Pentecostals are very good about asking, “Are you filled with the Spirit?” However, that immediately makes some people defensive.
“Of course, I am filled with the Spirit. I spoke in tongues 30 years ago! Why would you ask me that question?” There are others who will answer, “Of course, I am filled with the Spirit. I hope you’re not talking about tongues, because when I gave my life to Jesus, I was filled with the Spirit.”
If you read the book of Acts carefully, you discover that time and again in the life of Jesus’ disciples, at critical junctures in their lives the text says, “They were filled with the Spirit.” That filling of the Spirit is both a Pentecost and a post-Pentecost filling. Subsequent to Acts 2, the Spirit continued to fill the disciples at moments when they faced challenges they had never faced before, when a new level of power was called for in their personality that they had never needed before. With each new challenge comes a new demand for a fresh filling of the Spirit
This must be our experience of the Spirit today. It is not simply that the Spirit came upon us when we were baptized in the Spirit with the initial physical evidence of speaking in other tongues. The Spirit, in our present challenges, is filling us to every level of capacity. May we be filled at this moment in life with all of God that we can take. May we experience to the deepest level and core of our being the fullness of God that the Spirit makes present!
The church cannot function without the Holy Spirit. And our personal life cannot function without the Holy Spirit.
We might know a lot about theology. We might study our Bible on a regular basis. But unless we have the operating presence of the Spirit in our life, we are not doing anything that really counts in the kingdom of God.
Here are four things the book of Acts notes about the Spirit—what the Spirit is doing when He comes upon us:
1. The Holy Spirit creates unity among us without producing uniformity. When the Spirit of God enters us, we do not become clones. In fact, the Scriptures say that the Spirit places great variety in the body of Christ—varieties of ministry, personality, ministerial office, all flowing out of the one Spirit. The Spirit ministers to us the life of Jesus, which is the source of our unity, but He also brings us into conformity with Christlikeness without making us “cookies” cut from the same mold. The Spirit creates unity without uniformity.
2, The Spirit taps the potential in our life that no one or nothing else can reach. No single person’s life is ever the same after having encountered the Holy Spirit. No person in the New Testament would have ever expressed the potential in his or her life unless the Holy Spirit had been upon them. No matter what our talents and personality are, no matter how much energy we bring to any particular assignment or task, only the Holy Spirit can touch the depths of potential in our life and draw them forth for the kingdom of God.
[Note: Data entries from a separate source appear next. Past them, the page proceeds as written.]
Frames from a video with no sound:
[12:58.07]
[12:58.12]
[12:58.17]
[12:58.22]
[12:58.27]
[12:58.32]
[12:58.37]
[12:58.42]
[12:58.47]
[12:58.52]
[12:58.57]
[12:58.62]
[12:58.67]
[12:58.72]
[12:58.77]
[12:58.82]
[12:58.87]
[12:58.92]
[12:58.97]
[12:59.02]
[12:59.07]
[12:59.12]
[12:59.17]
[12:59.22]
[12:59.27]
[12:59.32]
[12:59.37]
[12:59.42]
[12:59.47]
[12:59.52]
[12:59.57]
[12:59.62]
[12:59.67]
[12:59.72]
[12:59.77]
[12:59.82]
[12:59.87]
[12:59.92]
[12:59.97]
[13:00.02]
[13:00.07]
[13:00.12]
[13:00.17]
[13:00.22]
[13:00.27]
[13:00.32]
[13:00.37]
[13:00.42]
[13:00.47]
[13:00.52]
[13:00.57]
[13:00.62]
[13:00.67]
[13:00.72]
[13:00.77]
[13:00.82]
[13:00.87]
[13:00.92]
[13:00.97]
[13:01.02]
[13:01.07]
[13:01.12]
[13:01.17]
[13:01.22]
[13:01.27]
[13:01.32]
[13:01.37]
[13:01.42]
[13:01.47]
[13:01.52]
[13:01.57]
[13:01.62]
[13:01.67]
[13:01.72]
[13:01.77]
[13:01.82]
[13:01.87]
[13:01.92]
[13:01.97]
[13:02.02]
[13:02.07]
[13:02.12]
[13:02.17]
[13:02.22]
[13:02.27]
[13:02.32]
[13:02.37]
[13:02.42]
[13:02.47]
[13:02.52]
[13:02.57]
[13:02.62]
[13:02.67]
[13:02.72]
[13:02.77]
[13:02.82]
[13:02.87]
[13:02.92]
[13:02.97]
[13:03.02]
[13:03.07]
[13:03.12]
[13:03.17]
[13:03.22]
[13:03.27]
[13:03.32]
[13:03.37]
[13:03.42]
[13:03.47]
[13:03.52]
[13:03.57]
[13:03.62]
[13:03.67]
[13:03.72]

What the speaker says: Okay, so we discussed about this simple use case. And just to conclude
3. Third, the Spirit is always leading us in two dimensions simultaneously. He’s always leading us deeper into God and He’s always leading us out into the world. The Spirit’s desire is to make us more spiritual, more godly, more like Jesus. He wants to lead us deeper into God. We need to be careful how we define the deeper things of God. The deeper things of God move us to love as God loves and to experience His purity and joy.
The deeper things of God are not about spooky spirituality or being smarter or holier than the next person. The deeper things of God are meant to impress our life more dramatically with the personality of God through Christ Jesus. At the same time, the Spirit leads us out into the world, because God loves the world. The Father gave His Son to save the world. Jesus told us to go into the world, but He said we can’t go into the world unless the Spirit comes upon us. He told the disciples to wait until the Spirit did that.
The Spirit is always pulling us deeper into God and more thoroughly into ministry to a lost world. We see this in the Old Testament with Isaiah. In Isaiah 6:1, the prophet was worshipping the Lord and said, “I saw the Lord sitting on a throne, high and lifted up, and His train filled the temple.” Isaiah was lost in worship to God and the next thing he knew, God said, “Whom shall I send? And who will go for us?” Caught up in adoration of God, Isaiah heard God say, “I’ve got a work for you to do.” When you worship God, He will point you to His work and where it is, in your family, in the church and in the world.
4. Fourth, the Holy Spirit is indeed a person and as such, you can resist Him, ignore Him or welcome Him. He waits to be received; He waits to be invited. Jesus said to ask the Father and He will give you the Holy Spirit. The Spirit will not storm down the door of our life. He seeks an invitation. We ask, seek and knock, and welcome the Spirit.